TASK STATEMENT:
Word for word, give the data again without its pictures.

Stored data
Segment Open
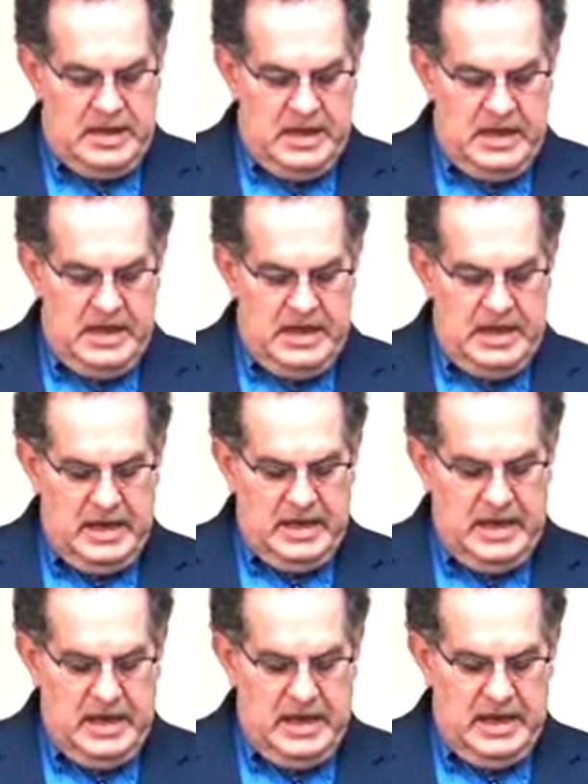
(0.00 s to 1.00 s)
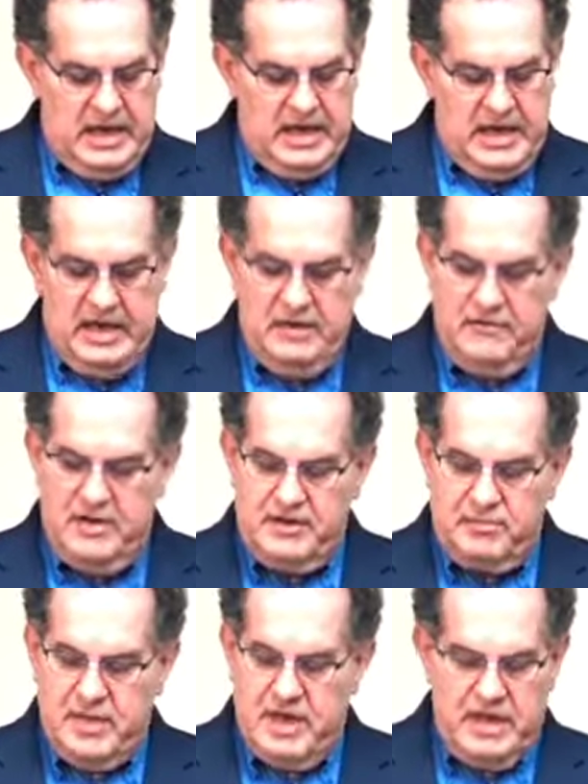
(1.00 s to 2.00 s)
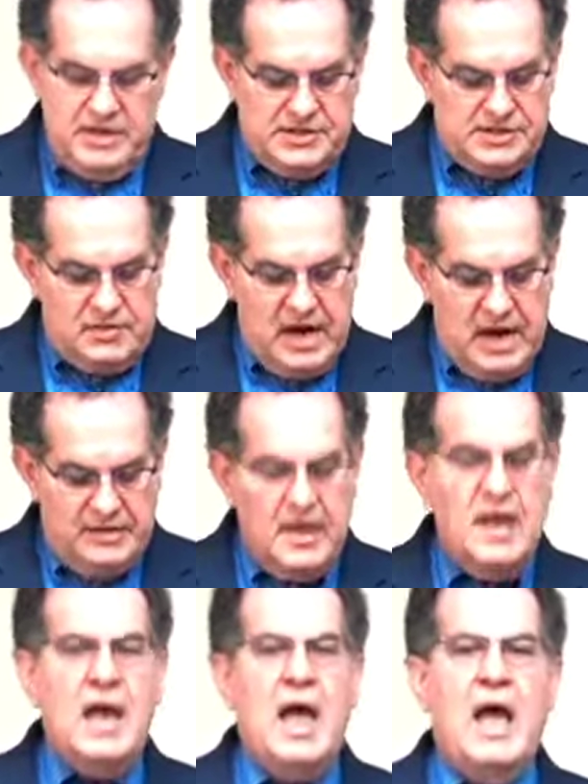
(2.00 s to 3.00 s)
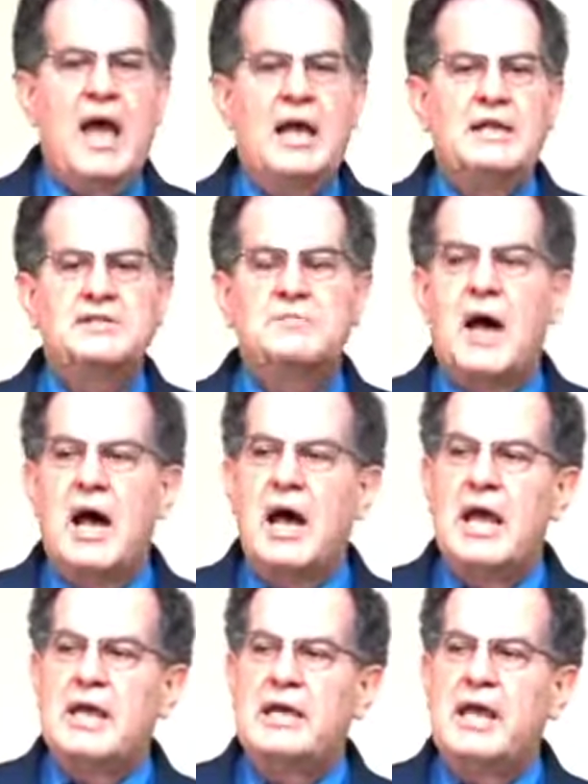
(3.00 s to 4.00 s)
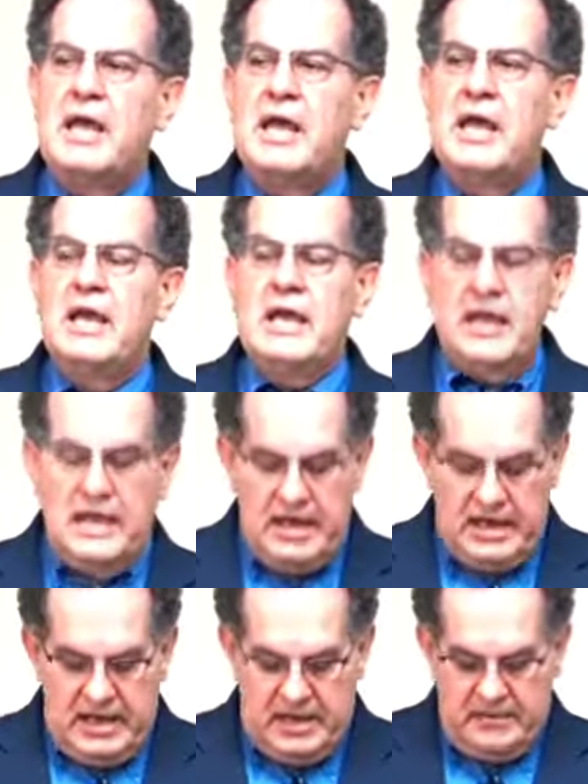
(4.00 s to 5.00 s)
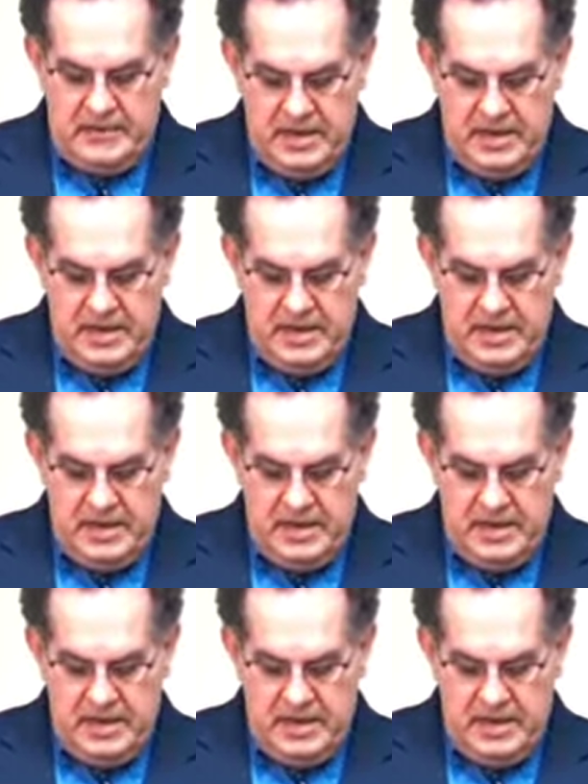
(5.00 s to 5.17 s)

He giveth me strength as my day.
Segment Closed
ANSWER TO THIS TASK:
(0.00 s to 1.00 s)
(1.00 s to 2.00 s)
(2.00 s to 3.00 s)
(3.00 s to 4.00 s)
(4.00 s to 5.00 s)
(5.00 s to 5.17 s)

He giveth me strength as my day.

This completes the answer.